Separating “essential” From “incidental” in Legal Practice

Next month I begin teaching a course on innovation in legal services at Western University Law School. I’m excited about teaching this new course, but I’m even more interested in the mood and thoughts of today’s law students. How do they perceive the legal marketplace given that 13% of Ontario law school graduates did not find articling positions this year? More importantly what do they think of the profession itself?

Do they feel the same sense of uncertainty about the future that many lawyers feel today? Or do they see themselves on the cusp of a new era with boundless opportunities for those who are bold enough to re-invent the profession?

At the heart of re-inventing and re-imagining the profession is separating what is truly essential to the delivery of legal services from what is merely incidental. And to say that something is essential to the delivery of legal services is to say that it is absolutely necessary for the achievement of that delivery.

Michael Sandel has an interesting TED talk in which he discusses what is essential to the game of golf. He reviews the case of Casey Martin and asks whether walking is an essential part of the game or just incidental to play? In other words is walking absolutely necessary for the game?
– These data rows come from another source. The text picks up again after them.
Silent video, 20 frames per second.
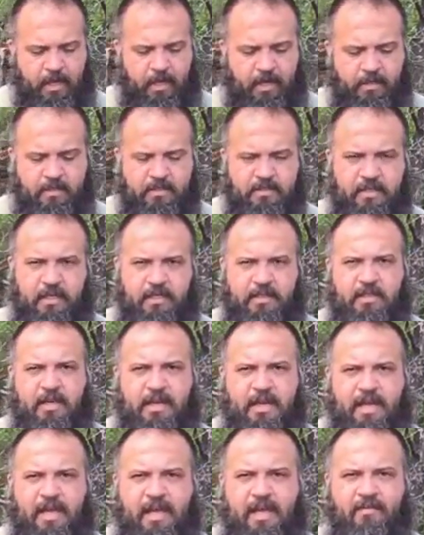And this kit that
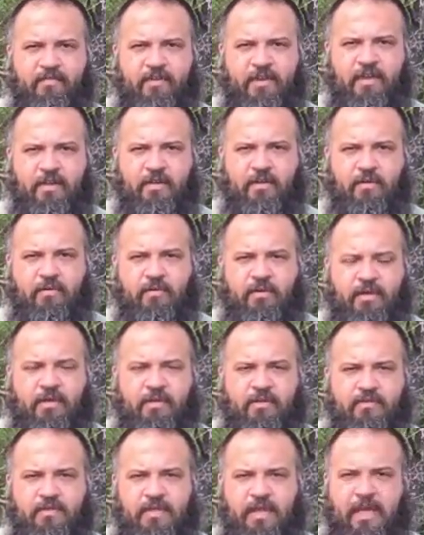I have here
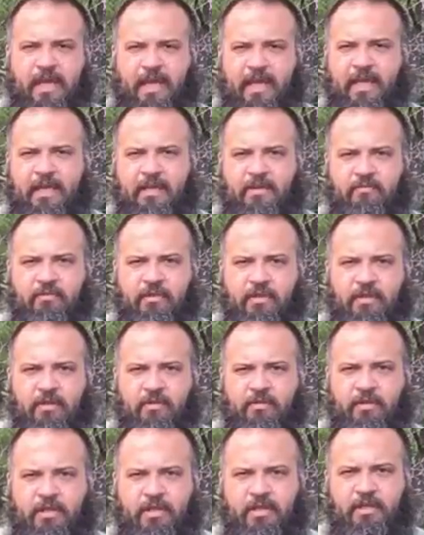is a hand
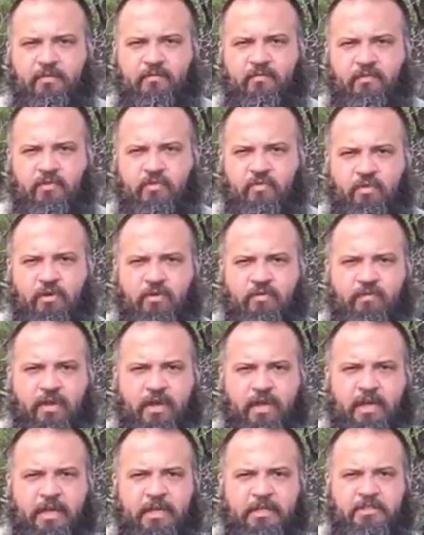reloading kit for 12
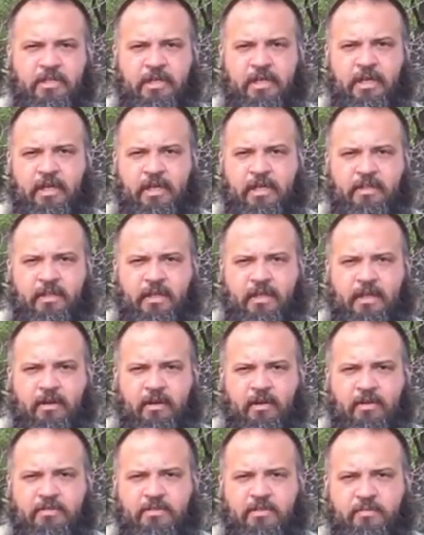gauge that can
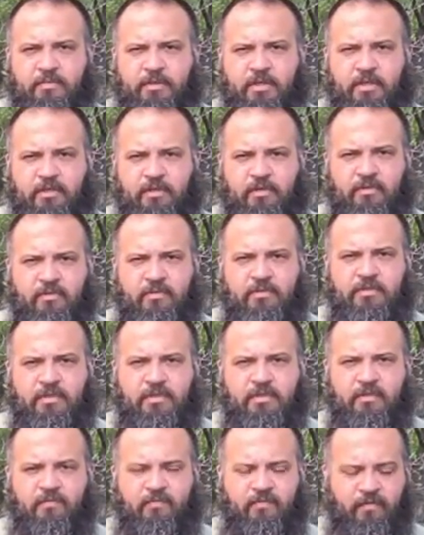also be used
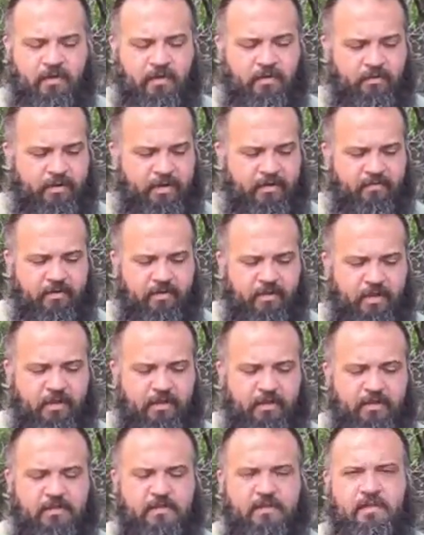in the field.
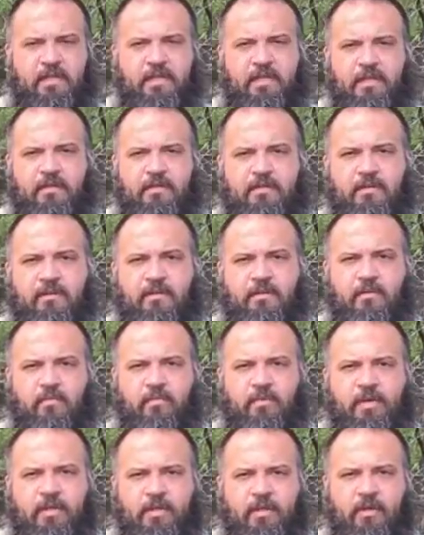Everything that's needed to
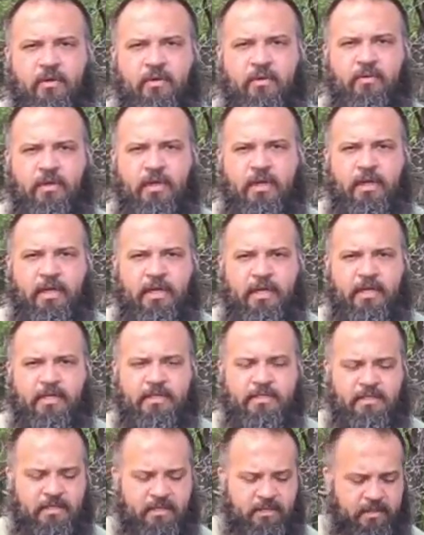reload
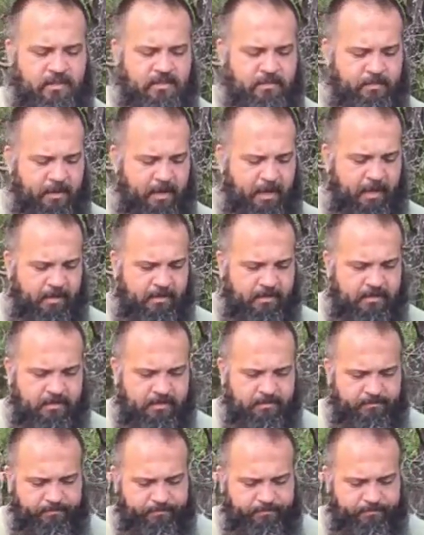is in this box.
Historically I suppose, golfers had no other viable option and were forced to walk the course. Had golf carts been available at the invention of the game, would the inventors have placed an importance on walking?

Tangentially, are lawyers essential to the delivery of all legal services, or essential to just a fraction of them? Historically, lawyers were the only ones who were educated enough to deliver legal services and so it made imminent sense to ring-fence the practice of law solely around lawyers. As a result, lawyers were treated with high regard and given special status by many in society – even today! That special status justified increased tuition fees and increased legal fees. But with advancements in technology, education, and management techniques, is any of this still valid?
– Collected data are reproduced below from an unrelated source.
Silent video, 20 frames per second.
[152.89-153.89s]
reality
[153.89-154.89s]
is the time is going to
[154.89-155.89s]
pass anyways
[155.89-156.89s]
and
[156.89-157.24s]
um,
And if legal services can be delivered with the same result by technology and non-lawyers using better practice management techniques, this causes a traumatic paradigm shift not only in the practice of law, but also in the psyche of the profession.

What now is the purpose of a lawyer? How do law schools justify high tuition fees? And what does a lawyer do to justify the high esteem that many in society still give to the profession?

These are very important questions for a profession that no longer knows what it is any more.

And so I hope that law students view this time period as an era of disruption and change. I hope that they will challenge the traditional role of lawyers in the delivery of legal services. I hope that they believe that the Mayans were in fact correct – that 2012 is the end of the old way of doing things. It is for law students and for the young lawyers of today to re-think and re-invent our profession.


  1. Does the transformation of the legal profession have any comparison to that which the medical profession has undergone and continues to undergo. That is, some of the services that were once solely provided by doctors are now being carried out by nurses etc. Technological advances in the medical profession always have played a major part in the transformation of medical services but the profession of doctor endures. With that said, is there anything here that legal professionals can learn and be inspired by from the medical profession experience?